### [EXERCISE AIM]
Leaving the pictures aside, repeat every line below exactly.

### [DATA SHOWN]

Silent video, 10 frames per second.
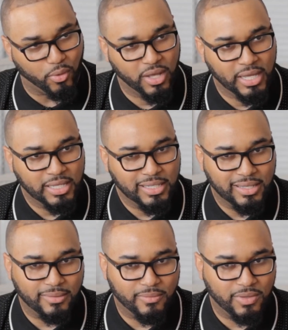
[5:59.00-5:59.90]
mm -hmm
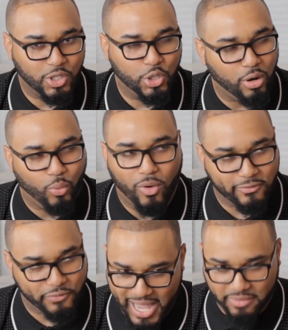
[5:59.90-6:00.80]
you don't
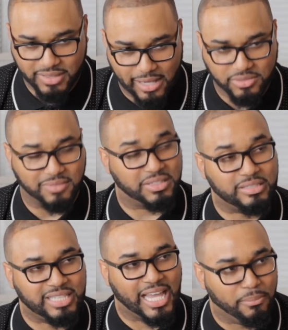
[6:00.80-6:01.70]
want 5,000 of the
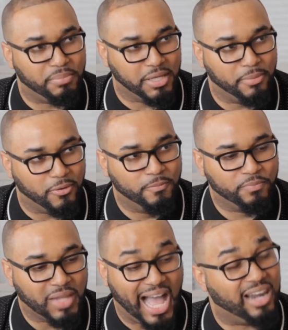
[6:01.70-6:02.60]
same people. You
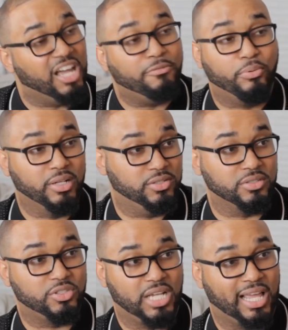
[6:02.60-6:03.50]
don't. I love
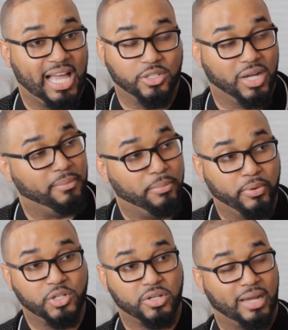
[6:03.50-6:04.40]
preachers, Channing. I do. I'm a
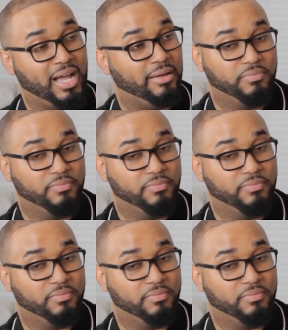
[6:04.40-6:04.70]
preacher. I,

### [REPLY TO THE TASK]
Silent video, 10 frames per second.
[5:59.00-5:59.90]
mm -hmm
[5:59.90-6:00.80]
you don't
[6:00.80-6:01.70]
want 5,000 of the
[6:01.70-6:02.60]
same people. You
[6:02.60-6:03.50]
don't. I love
[6:03.50-6:04.40]
preachers, Channing. I do. I'm a
[6:04.40-6:04.70]
preacher. I,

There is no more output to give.